豆腐とすり下ろしたゴボウなどを混ぜ合わせ、ノリにすりつけて油で揚げ、蒲焼き風のタレをつけた、もどき料理の真骨頂。見た目も味も、まさに「うなぎの蒲焼き」だ=2015年10月16日、京都府宇治市(志儀駒貴撮影)【拡大】
中国僧が伝えた精進料理
「普茶」とは、普(あまね)く衆人に茶を施すの意。普茶料理は法事や仏事の終了後、僧侶や檀家(だんか)が一堂に会した茶礼に出された中国僧の精進の供応料理。江戸時代初期に中国から来朝し、京都・宇治に黄檗宗大本山萬福寺を開山した隠元禅師が伝えたという。
貴賤の隔たりなく、4人1卓で大皿・大碗に盛られた料理を各人が小皿にとりわけいただくが、葛や植物油を多用する調理法が特徴。その来歴から萬福寺をはじめ塔頭寺院、門前の専門店など、黄檗の地には普茶料理と出合える場所は多い。
そうしたなか、銀杏庵では「胡麻豆腐」や「うなぎの蒲焼き風」「雲片(うんぺん)」といった伝統的な献立と、現代の志向にマッチした「野菜サラダ」などを取り入れた15品のコースを組み、女性の人気を集めている。

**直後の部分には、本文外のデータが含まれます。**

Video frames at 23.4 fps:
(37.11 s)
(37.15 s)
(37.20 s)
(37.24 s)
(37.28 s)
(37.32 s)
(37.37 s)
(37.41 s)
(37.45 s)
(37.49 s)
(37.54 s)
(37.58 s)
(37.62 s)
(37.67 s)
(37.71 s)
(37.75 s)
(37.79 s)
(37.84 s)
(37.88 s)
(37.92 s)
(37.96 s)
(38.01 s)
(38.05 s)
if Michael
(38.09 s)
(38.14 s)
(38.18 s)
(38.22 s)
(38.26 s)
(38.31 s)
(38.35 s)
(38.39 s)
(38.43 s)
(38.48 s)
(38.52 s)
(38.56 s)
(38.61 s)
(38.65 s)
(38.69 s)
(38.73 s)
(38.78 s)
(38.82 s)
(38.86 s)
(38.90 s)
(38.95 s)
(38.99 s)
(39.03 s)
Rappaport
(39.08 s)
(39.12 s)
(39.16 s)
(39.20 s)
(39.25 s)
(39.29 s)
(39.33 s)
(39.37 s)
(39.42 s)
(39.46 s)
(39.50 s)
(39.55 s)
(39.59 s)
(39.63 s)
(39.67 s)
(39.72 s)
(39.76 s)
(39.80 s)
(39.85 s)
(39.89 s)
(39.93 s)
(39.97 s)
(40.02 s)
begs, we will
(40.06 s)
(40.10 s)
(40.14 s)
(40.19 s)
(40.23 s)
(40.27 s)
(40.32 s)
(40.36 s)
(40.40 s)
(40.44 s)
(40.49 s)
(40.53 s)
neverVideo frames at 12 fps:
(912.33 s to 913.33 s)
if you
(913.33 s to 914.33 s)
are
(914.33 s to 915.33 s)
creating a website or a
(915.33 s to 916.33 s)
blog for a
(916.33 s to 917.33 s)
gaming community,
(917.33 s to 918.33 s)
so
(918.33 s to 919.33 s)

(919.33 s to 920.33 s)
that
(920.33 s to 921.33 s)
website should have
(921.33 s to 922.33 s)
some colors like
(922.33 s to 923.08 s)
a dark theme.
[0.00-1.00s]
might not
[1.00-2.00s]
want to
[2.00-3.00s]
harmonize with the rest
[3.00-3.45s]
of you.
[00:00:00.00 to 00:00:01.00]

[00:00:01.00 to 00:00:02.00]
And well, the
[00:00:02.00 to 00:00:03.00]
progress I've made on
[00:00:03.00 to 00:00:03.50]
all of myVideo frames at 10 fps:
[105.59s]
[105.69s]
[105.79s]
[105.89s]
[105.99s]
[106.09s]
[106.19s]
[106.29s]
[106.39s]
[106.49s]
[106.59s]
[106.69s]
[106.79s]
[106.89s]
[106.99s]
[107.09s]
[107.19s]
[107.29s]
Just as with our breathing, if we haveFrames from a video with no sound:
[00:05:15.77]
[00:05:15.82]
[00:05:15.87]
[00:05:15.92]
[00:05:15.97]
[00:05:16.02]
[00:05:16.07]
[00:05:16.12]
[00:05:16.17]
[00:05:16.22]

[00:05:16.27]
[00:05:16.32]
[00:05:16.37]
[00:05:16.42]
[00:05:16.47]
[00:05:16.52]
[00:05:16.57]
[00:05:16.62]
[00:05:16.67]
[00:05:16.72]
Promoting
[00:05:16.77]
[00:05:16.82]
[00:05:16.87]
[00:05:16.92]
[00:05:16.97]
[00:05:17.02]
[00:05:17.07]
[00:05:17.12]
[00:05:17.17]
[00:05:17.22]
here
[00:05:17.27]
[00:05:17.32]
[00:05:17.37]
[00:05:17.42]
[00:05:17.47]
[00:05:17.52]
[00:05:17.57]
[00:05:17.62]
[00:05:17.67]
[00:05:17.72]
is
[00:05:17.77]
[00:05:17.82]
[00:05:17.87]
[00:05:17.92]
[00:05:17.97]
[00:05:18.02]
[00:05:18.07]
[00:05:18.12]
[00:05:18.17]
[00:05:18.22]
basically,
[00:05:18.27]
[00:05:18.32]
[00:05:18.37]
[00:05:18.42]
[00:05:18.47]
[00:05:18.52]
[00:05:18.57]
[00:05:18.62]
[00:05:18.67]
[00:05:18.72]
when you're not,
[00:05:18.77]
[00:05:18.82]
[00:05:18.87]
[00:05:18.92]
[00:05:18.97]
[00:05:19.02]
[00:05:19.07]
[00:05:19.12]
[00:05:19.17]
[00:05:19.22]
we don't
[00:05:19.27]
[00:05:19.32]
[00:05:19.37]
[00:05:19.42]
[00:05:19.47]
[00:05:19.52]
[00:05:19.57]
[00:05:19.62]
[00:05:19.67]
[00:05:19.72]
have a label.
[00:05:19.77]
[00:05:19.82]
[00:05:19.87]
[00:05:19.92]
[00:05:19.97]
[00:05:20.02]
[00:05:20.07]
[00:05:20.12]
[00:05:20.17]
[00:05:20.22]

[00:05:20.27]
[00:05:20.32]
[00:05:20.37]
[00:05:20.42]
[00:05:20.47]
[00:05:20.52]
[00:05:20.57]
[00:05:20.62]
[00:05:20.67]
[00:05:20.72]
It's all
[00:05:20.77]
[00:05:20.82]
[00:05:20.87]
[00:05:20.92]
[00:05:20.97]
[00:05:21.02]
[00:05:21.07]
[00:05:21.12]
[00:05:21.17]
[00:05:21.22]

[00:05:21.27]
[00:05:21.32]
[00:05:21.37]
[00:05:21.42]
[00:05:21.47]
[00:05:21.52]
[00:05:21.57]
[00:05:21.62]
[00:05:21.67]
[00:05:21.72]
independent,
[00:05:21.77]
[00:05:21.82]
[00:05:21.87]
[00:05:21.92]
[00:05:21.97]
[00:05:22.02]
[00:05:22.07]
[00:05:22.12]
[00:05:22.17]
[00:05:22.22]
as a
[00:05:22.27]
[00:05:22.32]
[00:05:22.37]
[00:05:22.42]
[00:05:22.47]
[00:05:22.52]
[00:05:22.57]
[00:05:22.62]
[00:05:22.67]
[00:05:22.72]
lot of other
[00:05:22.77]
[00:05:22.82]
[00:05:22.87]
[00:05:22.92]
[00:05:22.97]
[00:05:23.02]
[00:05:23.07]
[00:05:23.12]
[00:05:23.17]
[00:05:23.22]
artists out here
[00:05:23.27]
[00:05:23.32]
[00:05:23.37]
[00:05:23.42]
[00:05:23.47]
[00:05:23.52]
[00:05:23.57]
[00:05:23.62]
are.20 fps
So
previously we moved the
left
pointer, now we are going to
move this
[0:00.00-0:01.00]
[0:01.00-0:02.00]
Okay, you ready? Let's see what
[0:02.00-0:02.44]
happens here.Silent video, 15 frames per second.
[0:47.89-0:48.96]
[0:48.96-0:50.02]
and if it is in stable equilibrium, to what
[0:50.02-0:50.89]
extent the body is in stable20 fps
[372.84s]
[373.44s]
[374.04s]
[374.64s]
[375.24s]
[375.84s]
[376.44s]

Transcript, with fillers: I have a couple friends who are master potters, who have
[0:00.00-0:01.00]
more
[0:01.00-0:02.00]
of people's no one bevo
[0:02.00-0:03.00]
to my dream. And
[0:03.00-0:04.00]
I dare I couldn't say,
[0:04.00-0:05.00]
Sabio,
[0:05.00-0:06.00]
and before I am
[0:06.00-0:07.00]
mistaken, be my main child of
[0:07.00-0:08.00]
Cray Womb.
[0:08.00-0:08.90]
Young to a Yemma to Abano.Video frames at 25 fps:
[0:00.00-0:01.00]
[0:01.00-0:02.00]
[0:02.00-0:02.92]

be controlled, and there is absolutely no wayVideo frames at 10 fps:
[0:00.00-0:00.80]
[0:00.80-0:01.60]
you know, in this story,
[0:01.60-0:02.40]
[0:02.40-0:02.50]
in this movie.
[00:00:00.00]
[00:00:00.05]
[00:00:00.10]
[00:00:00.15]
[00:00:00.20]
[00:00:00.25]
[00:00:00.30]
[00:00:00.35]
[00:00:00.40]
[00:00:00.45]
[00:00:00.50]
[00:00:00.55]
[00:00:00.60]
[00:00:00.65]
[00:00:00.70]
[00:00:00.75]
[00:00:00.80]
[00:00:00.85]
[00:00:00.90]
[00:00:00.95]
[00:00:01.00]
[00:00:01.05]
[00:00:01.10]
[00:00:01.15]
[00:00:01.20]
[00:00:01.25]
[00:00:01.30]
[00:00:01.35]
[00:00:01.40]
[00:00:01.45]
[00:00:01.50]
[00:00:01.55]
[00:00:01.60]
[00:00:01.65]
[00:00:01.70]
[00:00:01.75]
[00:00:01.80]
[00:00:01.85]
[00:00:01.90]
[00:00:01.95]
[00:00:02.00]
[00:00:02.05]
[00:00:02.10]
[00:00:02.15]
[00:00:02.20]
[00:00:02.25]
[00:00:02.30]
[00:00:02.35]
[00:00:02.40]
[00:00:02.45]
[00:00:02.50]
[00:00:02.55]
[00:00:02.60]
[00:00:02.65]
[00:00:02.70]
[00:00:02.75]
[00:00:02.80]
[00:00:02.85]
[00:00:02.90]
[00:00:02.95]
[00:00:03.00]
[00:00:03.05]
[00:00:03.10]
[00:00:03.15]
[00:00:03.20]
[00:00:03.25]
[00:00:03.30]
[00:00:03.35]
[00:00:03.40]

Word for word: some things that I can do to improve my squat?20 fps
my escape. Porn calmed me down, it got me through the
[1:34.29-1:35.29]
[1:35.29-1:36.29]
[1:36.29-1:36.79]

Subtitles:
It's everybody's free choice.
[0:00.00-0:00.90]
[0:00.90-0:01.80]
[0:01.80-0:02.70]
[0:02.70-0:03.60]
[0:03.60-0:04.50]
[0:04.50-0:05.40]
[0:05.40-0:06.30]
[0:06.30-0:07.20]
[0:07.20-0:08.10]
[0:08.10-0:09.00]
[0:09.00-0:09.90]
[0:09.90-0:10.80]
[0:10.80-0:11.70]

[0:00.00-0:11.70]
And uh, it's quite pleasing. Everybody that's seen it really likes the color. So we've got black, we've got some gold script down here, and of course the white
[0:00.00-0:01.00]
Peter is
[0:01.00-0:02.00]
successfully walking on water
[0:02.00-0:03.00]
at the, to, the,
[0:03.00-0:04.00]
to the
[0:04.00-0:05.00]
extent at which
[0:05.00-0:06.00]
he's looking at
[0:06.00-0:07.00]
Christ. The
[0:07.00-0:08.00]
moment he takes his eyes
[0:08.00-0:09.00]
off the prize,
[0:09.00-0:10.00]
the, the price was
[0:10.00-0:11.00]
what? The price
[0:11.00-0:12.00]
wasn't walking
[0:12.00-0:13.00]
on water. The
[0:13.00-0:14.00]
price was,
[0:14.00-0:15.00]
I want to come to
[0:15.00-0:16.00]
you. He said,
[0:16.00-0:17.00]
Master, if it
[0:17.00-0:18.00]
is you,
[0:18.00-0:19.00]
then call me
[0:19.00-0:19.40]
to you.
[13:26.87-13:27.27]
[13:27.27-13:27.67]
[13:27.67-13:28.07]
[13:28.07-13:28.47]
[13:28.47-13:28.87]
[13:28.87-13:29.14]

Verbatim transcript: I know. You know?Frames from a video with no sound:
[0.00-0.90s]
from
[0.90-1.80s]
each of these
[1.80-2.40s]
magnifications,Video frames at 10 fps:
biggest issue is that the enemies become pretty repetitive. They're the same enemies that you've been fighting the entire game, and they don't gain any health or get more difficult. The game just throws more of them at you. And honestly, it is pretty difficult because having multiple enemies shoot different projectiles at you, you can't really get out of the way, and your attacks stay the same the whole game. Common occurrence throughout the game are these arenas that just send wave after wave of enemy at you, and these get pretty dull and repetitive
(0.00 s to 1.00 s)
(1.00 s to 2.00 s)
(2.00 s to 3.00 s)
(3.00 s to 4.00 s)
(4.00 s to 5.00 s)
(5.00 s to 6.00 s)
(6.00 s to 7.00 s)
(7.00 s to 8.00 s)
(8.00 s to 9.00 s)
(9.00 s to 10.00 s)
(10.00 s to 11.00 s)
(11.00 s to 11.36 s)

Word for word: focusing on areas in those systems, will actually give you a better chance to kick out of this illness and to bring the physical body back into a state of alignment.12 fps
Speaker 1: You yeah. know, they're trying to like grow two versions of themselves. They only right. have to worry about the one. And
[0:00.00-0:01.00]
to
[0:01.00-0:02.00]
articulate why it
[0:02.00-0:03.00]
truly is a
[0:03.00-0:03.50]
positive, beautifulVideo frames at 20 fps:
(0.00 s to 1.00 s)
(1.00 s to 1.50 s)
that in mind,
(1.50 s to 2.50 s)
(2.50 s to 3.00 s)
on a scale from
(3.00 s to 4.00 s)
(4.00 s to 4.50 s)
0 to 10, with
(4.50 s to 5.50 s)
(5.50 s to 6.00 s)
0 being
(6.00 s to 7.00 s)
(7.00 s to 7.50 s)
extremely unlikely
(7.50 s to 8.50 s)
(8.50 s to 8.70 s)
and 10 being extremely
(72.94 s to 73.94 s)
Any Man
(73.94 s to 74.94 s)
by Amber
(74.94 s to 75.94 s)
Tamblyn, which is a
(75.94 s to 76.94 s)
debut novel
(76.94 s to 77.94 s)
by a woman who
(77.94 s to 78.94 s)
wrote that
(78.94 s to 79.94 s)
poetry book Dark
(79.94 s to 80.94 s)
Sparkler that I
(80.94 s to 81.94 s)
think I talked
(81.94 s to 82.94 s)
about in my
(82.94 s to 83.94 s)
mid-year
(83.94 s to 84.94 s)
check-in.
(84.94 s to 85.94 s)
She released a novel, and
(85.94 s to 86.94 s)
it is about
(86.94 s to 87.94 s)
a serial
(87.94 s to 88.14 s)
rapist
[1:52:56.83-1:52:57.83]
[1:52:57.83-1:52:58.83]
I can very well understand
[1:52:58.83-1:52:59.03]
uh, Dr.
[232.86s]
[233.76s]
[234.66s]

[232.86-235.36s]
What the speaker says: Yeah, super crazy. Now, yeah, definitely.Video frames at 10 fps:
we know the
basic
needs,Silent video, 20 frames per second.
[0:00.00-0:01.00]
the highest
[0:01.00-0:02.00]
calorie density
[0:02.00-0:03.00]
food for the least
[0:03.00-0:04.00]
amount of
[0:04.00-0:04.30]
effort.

普茶料理の代表的な献立である「胡麻豆腐」は、煎って油が出るまですりつぶした白ゴマとコンブだし、吉野葛、酒でつくる。早朝から仕込み、火にかけたら一気に練り上げる。口に入れると、ねっとりとした舌ざわりの奥に酒の香りがほのかに立ち、箸でつまみあげても崩れない軟らかさが絶妙。